La raison de sa prétention légitime de renverser le confort mental de l’homme positionné en noyau de l’univers, n’a réussi que le boulonnage de l’individu (occidental s’entend) en tant que tout en toute circonstance, plus profond en son trône d’arrogance. La science oublieuse qu’elle procédait d’observation et d’éléments du réel s’est inventé un rythme qui le fit glisser doucement à cette entreprise d’artificialisation générale. L’histoire (c’est dire le politique) et la science (entendu comme synthèse de modèles) remplacent dans une prochaine étape le sacré. La croisée étant l’intérêt. C’est en réalité en effet ce dernier modélisé en marché qui subjugue. Aussi dans la même veine de glissements on peut poser que tous les coups portés à ce qui était anciennement du sacré, aux fins de transiter d’une société du salut à celle du bonheur, ont en fait précipité la société de l’argent.

Cette révolution romantique épisodique de l’idée de transformer le monde, c’est toujours trouvée digérée par la bourgeoisie. Pas dévoyée en réalité car la pensée occidentale fut fondamentalement bourgeoise. Elle le sera sans fards avec l’ère entièrement gagnée à la célébration de l’introversion, de l’exploration du monde par l’intérieur, de la construction de l’homme intérieur… qui sert à négocier le virage “individuel”.

Car cette crise dans la “connivence’’ n’est pas dernière. L’idéal d’échappement hors la matière gangue fait fatalement “Lumières” ! Le XVIIIe siècle au projet de combattre toute forme d’obscurantisme va s’évertuer à ciseler plus avant l’humain pour le distinguer. Aussi pour atteindre l’idéal proposé de l’Esprit pur : la conscience quand elle a émergée de la nature, pour s’en scinder, ne saurait aller qu’en s’affinant. Il paraîtra vite aux philosophes que pour l’homme, se trouver le mieux ébroué du naturel n’est pas d’avoir mis le vivant non humain à distance mais d’être seul.

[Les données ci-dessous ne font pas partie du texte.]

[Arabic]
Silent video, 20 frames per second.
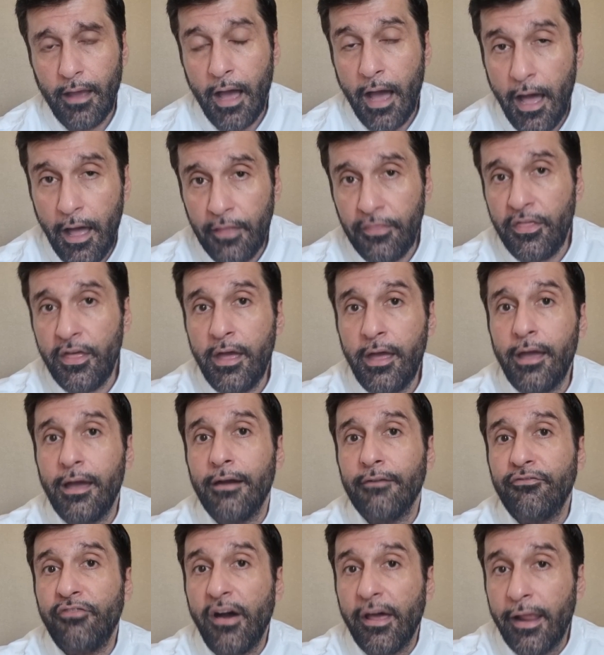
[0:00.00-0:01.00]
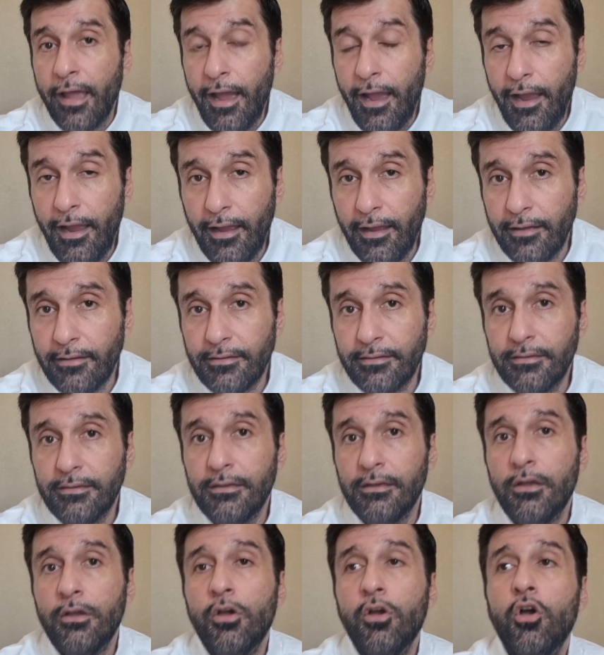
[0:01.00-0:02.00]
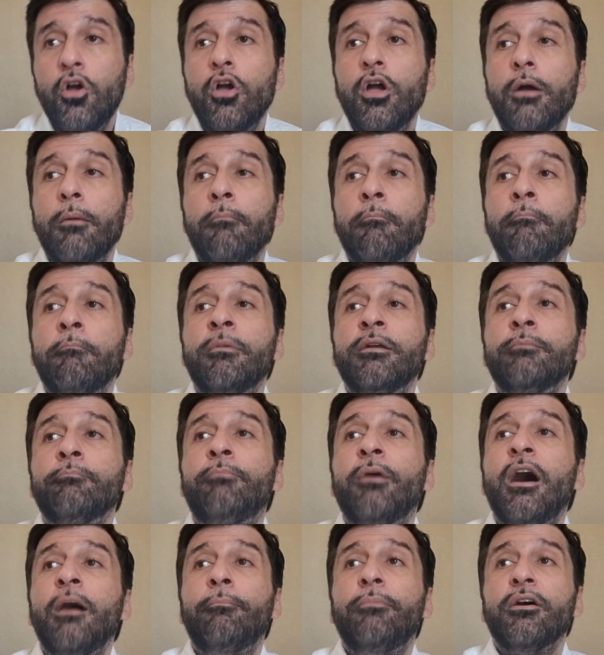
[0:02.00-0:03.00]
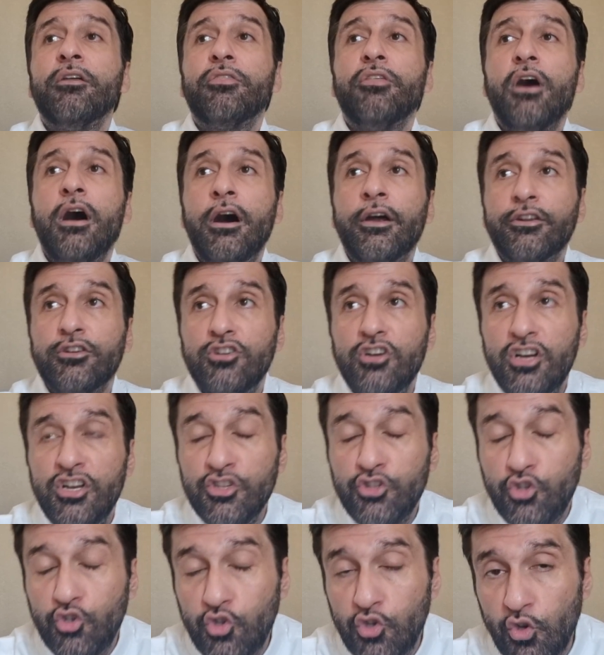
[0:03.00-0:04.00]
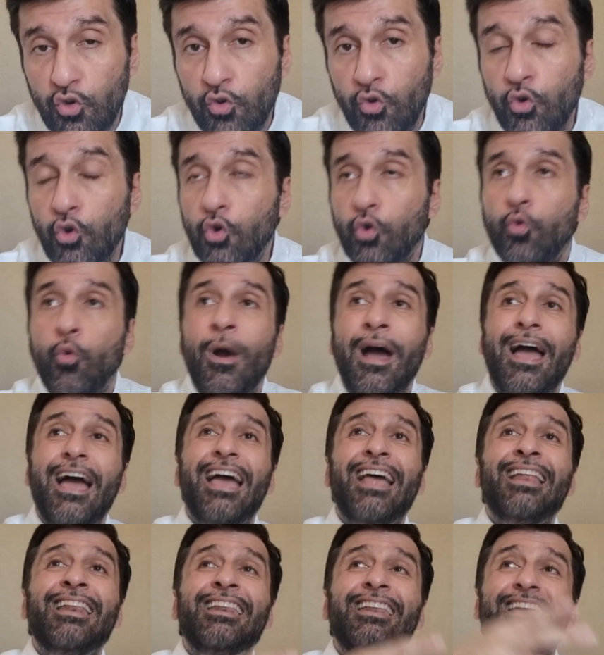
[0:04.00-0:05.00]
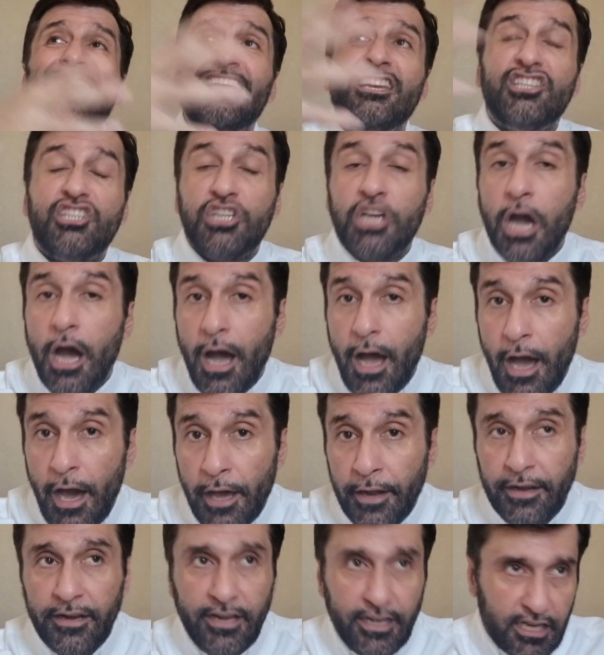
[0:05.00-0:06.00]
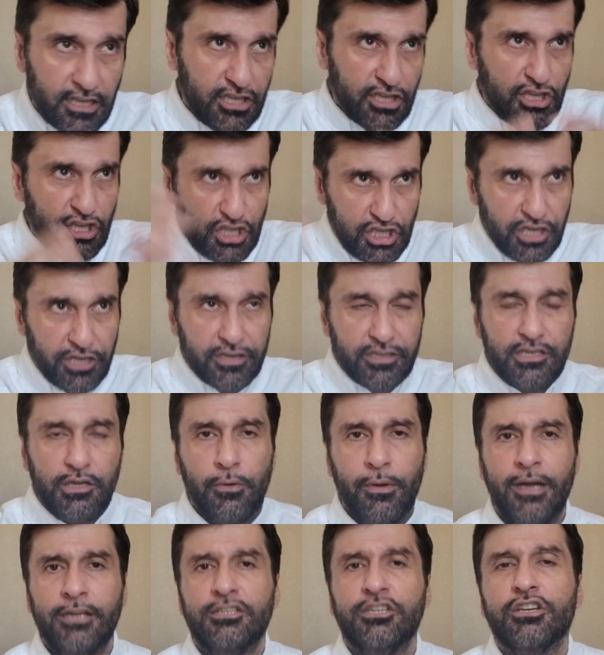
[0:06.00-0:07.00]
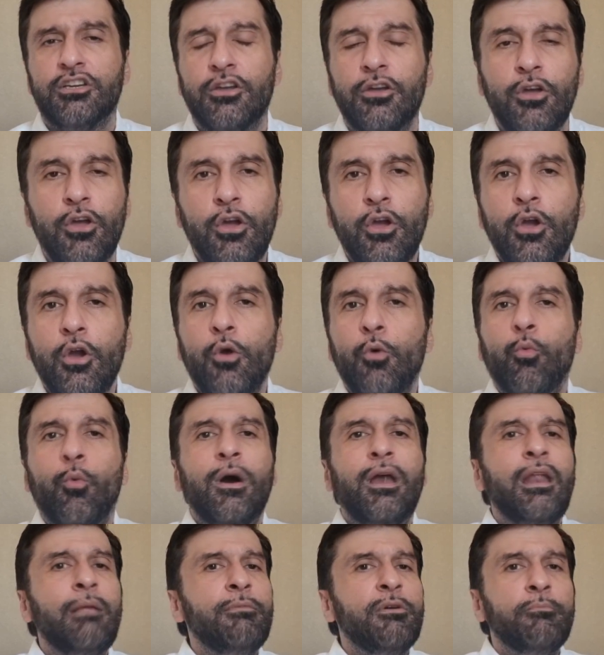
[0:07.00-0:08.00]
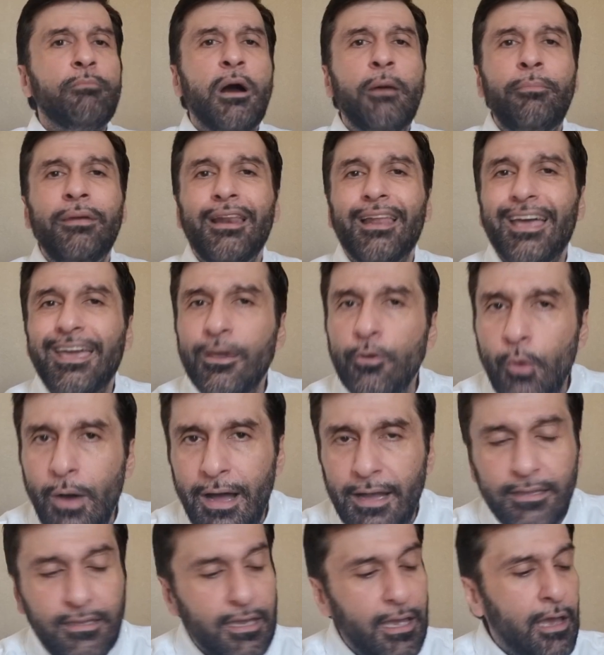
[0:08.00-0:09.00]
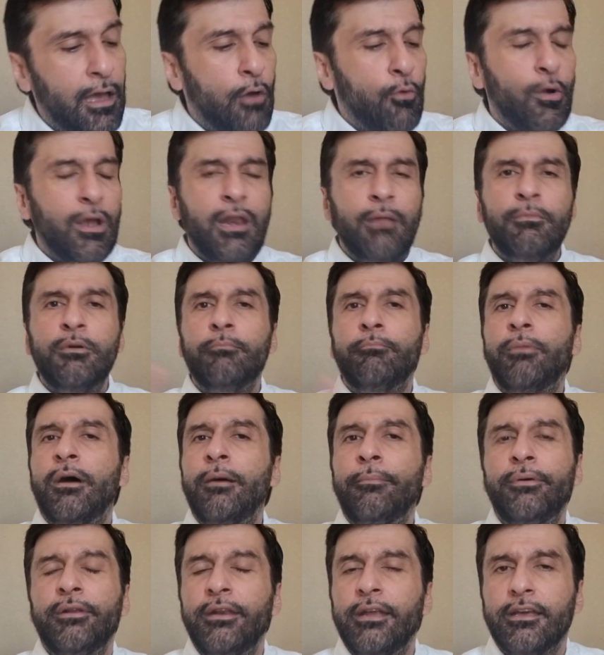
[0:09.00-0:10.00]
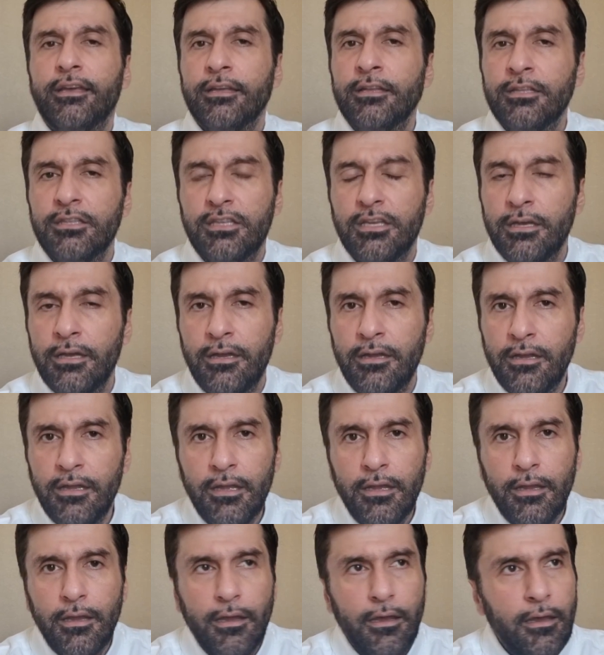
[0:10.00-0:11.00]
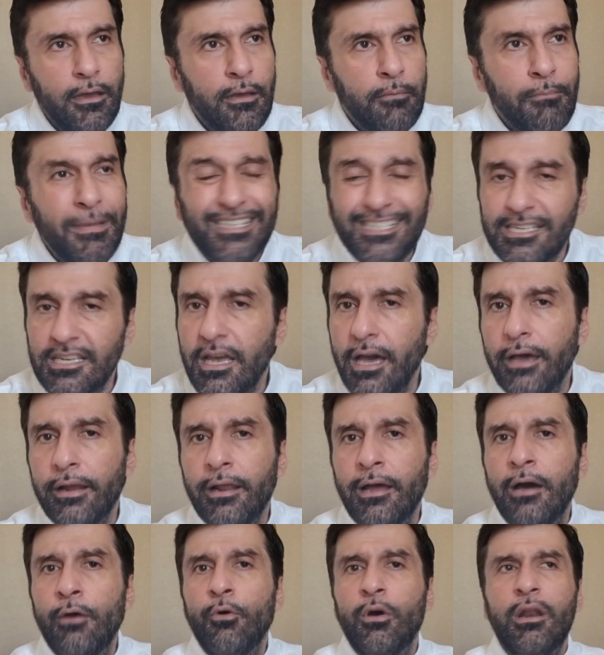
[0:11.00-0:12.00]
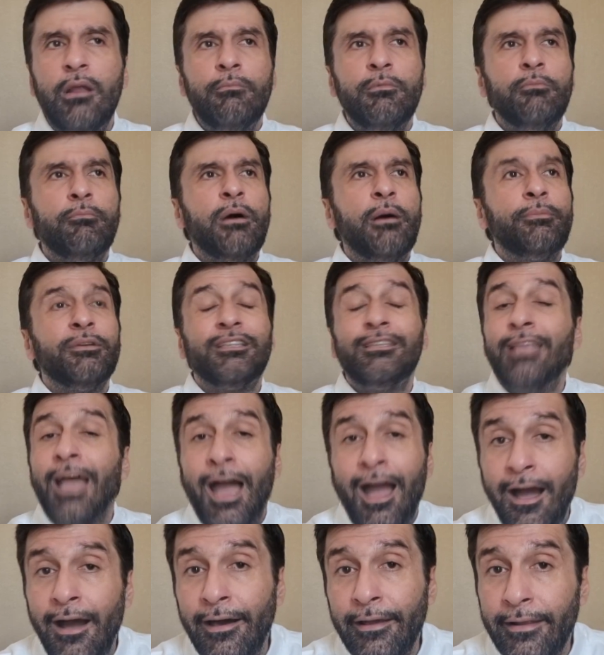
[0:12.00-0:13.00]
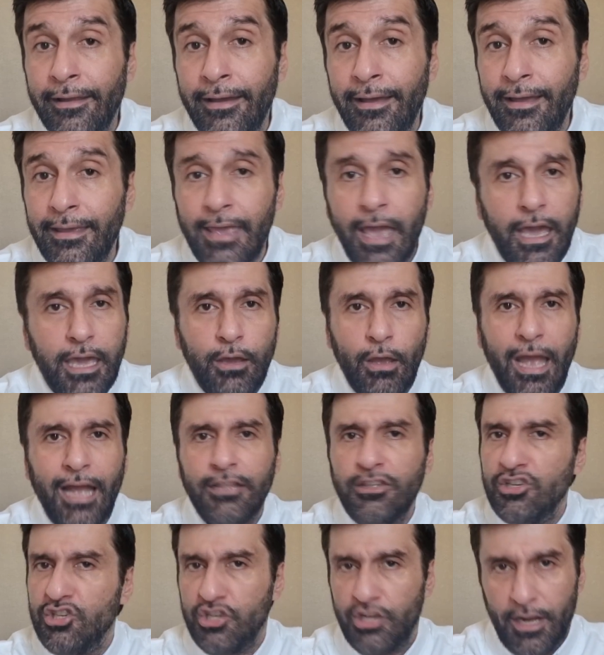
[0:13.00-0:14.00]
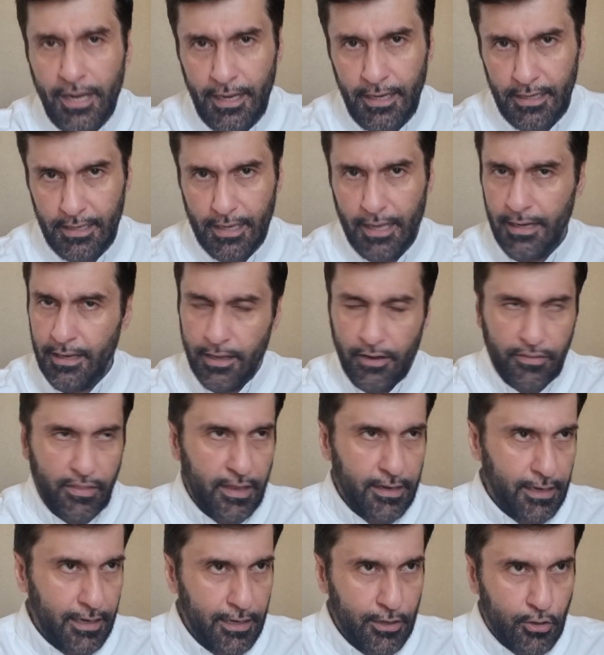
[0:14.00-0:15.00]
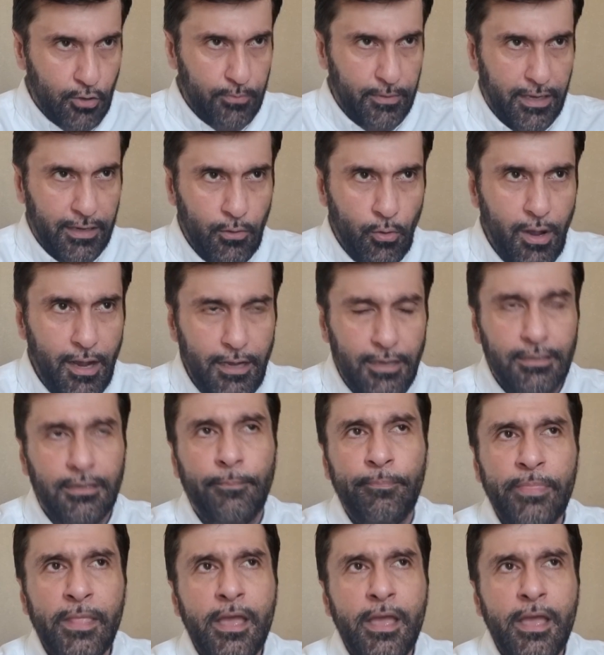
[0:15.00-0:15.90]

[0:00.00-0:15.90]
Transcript: هذا فرح من باب إظهار السرور والإشهار أنك أنت تشهر زواجك ولا من باب القوادة ولا من باب أنك أنت آه، مسخرة ولا من باب الدعارة يا أخي حد يشرح لي الله يرضى لي عليكم يعني واحد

Il y a en effet autant de danger d’annihiliment dans la biosphère que dans le groupe : Un deuxième humanisme plus restreint, tout au raffinement, implicitement non ouvert à priori à la part non blanche de l’humanité. Le grand malentendu de l’« Universalisme » d’ailleurs, dont la conséquence se trouve des soubresauts que nous vivons jusqu’à aujourd’hui, est que quand on le pensait dans le confort des salons feutrés européens on ignorait qu’un jour les non- blancs de tous les coins de la terre, par millions se proposeraient, au prix de d’incroyables renoncements à eux mêmes, à trouver abri sous ce parapluie “humanisme”. Des millions d’ anciens “naturels” contaminés de la frénésie culturelle occidentale, qui n’ont pas compris que les humanismes successifs contre la nature et celui contre le commun que nous verrons maintenant, sont foncièrement conceptualisés sur leur exploitation.